Reflector construction
Another critical point for the outcome of the project was the reflector manufacturing. Despite the low geometrical concentration ratio of the device (about 11), due to the large focus distance, the optical precision required it is similar to parabolic troughs that work with concentration ratios several times higher. On the other hand, in order to integrate the collector in building roofs, weight must be kept as low as possible.
For the reflecting surface, thick glass mirrors with permanent curvature were discarded almost from the beginning due to their high weight, high production costs for small manufacturing series and the low curvatures required. Therefore the two main alternatives considered were:
1. Glass on Metal Laminates (GOML)
2. Solar grade specular aluminium sheets
Eventually the second option was chosen mainly because of weight considerations. Aluminium sheets can be used in sandwich structures filled with polyurethane foam. In this process polyurethane is injected between two metal sheets inside a mould and the pressure due to expansion of the foam forces the metal sheets to take the shape of the mould (Fig. 6).
With this method small reflector pieces (1 x 1.5 m approx.) can be easily produced (Fig 7.a) and then this pieces are assembled to the reflector frame (see Fig. 5. and 7.b) to form the complete reflector of 4.5 x 6 m.
7.a)
An accurate control of the reaction conditions of the foam is of critical importance for the optical quality of the obtained surface because incomplete reactions lead to surface distortions. Nevertheless, under controlled conditions the optical quality obtained is excellent. The figure 8 shows a comparison between a theoretical radiation distribution on the focus, estimated with ray tracing, for a prefect geometry and assuming a material dispersion of о = 7.5 mrad, and the experimental curve obtained from a photograph of the focus for normal incidence.
Despite the importance of this component for the performance of the collector, at the beginning of the project it was decided to try to use market available solutions whenever possible, instead of developing a new component.
Nevertheless, as can be seen in figure 2, at different times of the day the solar radiation reaches the receiver from a different direction. Therefore either the absorbent surface should be cylindrical or it should be oriented to the centre of the reflector for each incident angle.
The orientation of the receiver surface could be an interesting option, particularly if the concentrator were to be used in combined thermal/PV applications, but it was decided not to implement it in the first prototypes in order to reduce the amount of mechanisms.
Therefore a receiver with a cylindrical absorber with a diameter between 45 and 55 mm was required. The only type of absorber available with this geometry were the Sydney evacuated collectors. In this kind of tubes, the heat is primarily absorbed by the inner glass layer and then transferred to a U shaped copper tube or to a “heatpipe” through an aluminium fin. In the figure 9.a a section of the tube with a U-pipe is shown.

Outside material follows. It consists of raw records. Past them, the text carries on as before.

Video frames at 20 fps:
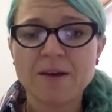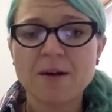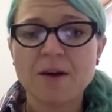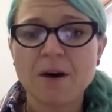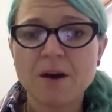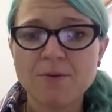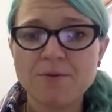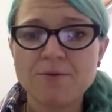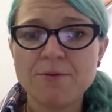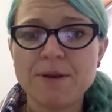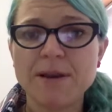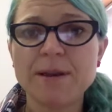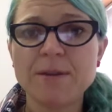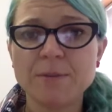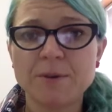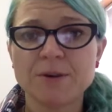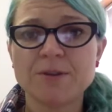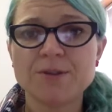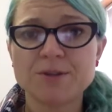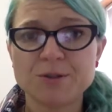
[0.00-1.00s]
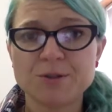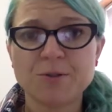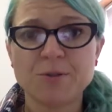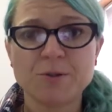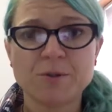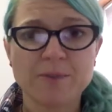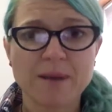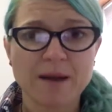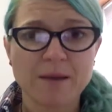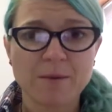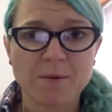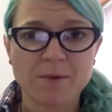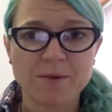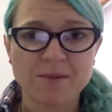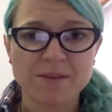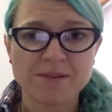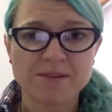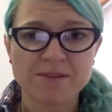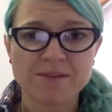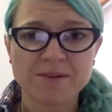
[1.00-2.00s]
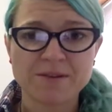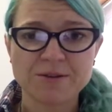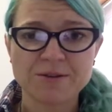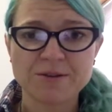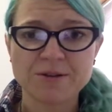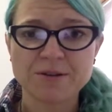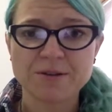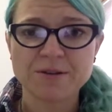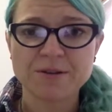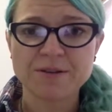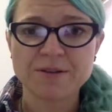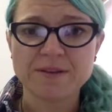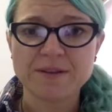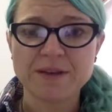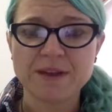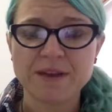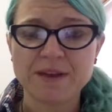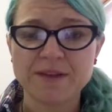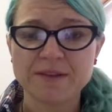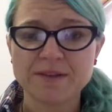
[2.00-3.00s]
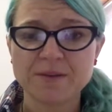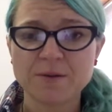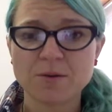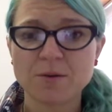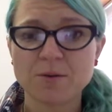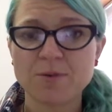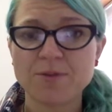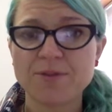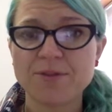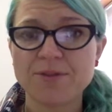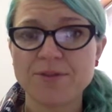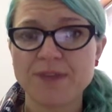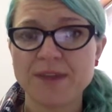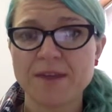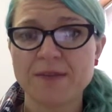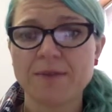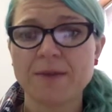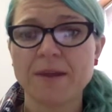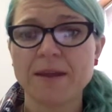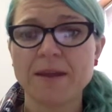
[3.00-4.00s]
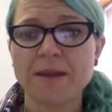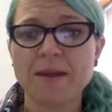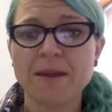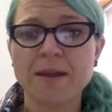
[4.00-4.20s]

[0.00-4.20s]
I really wanted to talk about what this notion is called theory.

The main advantages of this kind of collector are its low cost and a very good sealing of the evacuated volume. On the other hand, the low conductivity of the glass absorber requires high temperature increments in order to evacuate the incident radiation. This problem is increased by the fact that it is very difficult to ensure a perfect contact between the glass and the aluminium fin, and between the aluminium fin and the copper tube. In the figure 9.b the simulated temperature distribution is shown for the case of the concentrated radiation reaching the tube laterally. In this model, only conduction between the different elements has been taken into account, and an air filled gap of 0.1 mm is assumed at both the glass-aluminium and the aluminium-copper interfaces. Although a more complex model would be required in order to accurately predict the absolute temperature values, the results obtained are representative of the relative temperature gradients between the glass zone and the metal parts.
Those relatively large temperature gradients can produce a low efficiency of the collector and breaking of the glass tube due to thermal stresses. Nevertheless it is difficult to theoretically predict those problems because they are highly sensitive to factors, such as the perfect contact between the different parts, that are very difficult to control. Therefore it was decided to experimentally evaluate the collectors for normal incidence (Fig. 10).
For an input fluid at a ambient temperature (21°) and a normal direct radiation of 750 W/m2, the efficiency obtained for the reflector-receiver system was about 70 %, and the stagnation
temperature of the tubes was 297 °С. Due to time issues no other efficiency measurements were carried out, and the obtained values were considered to be sufficient for the first prototype.
Fig. 10. Experimental setting
Regarding to the breaking of the tubes, during the stagnation tests no breaking of the tubes was observed. During the efficiency tests, only two failures were observed, and both of them were produced during manipulations or sudden changes in the fluid regime that could be easily avoided during normal operation. Therefore it was decided to use standard Sydney evacuated tubes for the receiver of the collector.
Nevertheless, during the first tests of the first collector prototype several tube failures have been observed. Most of them have been originated at either one of the tube tips (Fig. 11). Although a complete study of the causes of the breaking is still not completed, it is likely that most of the failures were related to the thermal stresses induced at the tube tips. Whether it is possible to reduce those thermal stresses with an improved fin design is still under analysis.